Но на душе у него, когда он покидал Кили, скребли кошки. «Поскорее бы приехала Ония, – вдруг с новой силой навалилась на гнома тоска, – только она может понять мое сердце, только с ней покой вернется ко мне!».

Рания потянулась на своей лавке. Спина немилосердно ныла. Следуя строгому указанию Дис, девушка проводила по восемь часов в день, оттачивая движения танца, и помогая подбирать нужный ритм барабанщикам. А вернувшись в королевские покои, не имела сил ни на что, и могла только благодарить Махала – Торин Дубощит тоже пропадал где-то по своим царским делам, и появлялся у себя крайне редко.

Осторожно заглянув в его спальню несколько дней назад, она разглядела разложенные на столе заготовки украшений, и хмурое, сосредоточенное лицо гнома. Он, решив следовать традиции, готовил невестке именные подарки, и мешать ему не следовало ни в коем случае. Но как же быть с ужином?

– Подай вина, – буркнул он под нос себе, – и не мельтеши, уйди куда-нибудь.

Рания не обманывалась: сцена повторялась уже десяток раз.

– Эй! Мясо моё где?! – через пятнадцать минут доносилось грозно из спальни, и, подавив жалобное стенание, Рания поднималась на натруженные ноги и спешила исполнять свои повседневные обязанности.

До приезда Онии и Оннара оставалось не более пяти дней, а Торин все еще возился с ручными и ножными браслетами, пытаясь довести их до совершенства. Уже три дня Рания не слышала от него ни слова с того момента, как он входил к себе, и это начинало девушку пугать. Неужели у него снова пропал аппетит?

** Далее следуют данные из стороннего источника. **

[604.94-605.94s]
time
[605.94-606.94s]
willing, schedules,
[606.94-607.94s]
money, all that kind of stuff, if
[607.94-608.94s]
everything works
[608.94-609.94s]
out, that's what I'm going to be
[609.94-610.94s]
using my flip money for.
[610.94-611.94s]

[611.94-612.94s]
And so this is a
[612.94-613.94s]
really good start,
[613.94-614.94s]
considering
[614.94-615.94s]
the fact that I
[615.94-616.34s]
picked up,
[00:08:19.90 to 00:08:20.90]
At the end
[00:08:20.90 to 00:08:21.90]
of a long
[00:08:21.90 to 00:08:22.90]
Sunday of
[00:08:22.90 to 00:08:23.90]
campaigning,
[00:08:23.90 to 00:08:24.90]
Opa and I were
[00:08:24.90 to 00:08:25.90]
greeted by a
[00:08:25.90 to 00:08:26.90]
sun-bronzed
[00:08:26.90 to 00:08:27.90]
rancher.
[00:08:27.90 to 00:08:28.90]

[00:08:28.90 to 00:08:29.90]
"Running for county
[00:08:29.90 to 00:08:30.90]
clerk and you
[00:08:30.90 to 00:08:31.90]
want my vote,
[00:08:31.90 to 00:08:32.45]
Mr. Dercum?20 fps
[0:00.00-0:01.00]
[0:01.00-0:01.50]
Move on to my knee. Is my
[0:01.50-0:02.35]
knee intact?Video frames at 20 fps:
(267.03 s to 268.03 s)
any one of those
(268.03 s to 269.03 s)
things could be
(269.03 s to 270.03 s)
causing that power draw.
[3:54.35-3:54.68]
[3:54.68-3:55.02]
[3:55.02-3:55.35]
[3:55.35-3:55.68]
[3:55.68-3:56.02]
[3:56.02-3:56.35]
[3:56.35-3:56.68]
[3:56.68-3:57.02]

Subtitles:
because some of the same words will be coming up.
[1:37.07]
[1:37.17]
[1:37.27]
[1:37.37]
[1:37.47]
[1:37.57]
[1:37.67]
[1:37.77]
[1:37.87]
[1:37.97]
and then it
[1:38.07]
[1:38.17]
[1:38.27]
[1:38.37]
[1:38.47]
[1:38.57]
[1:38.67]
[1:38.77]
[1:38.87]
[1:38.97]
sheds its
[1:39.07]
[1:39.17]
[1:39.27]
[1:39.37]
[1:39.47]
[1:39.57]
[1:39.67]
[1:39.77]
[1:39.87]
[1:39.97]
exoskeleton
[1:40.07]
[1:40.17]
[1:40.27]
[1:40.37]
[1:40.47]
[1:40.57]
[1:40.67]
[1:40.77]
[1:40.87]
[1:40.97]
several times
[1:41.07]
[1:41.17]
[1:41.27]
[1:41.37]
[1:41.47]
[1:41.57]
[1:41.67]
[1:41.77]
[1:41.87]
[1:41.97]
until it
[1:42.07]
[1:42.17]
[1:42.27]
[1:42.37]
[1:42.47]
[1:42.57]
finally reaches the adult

– Ты! – раздалось из спальни тем же вечером, и Рания радостно полетела на этот долгожданный зов, – а ужин?

В спальне, совмещенной с кабинетом, царил полный хаос. На полу ровным слоем валялись вперемешку одежда, обрывки пергамента, бруски всевозможных сплавов и обглоданные кости. Кое-где под ногами хрустели черепки разбитого глиняного кувшина. Словно этого было мало, посреди разбросанных прямо на кровати драгоценных камней, опираясь одной лапой о корону Дьюрина – как только коты умеют это делать, – развалился Биби, и с увлечением вылизывал себя под хвостом.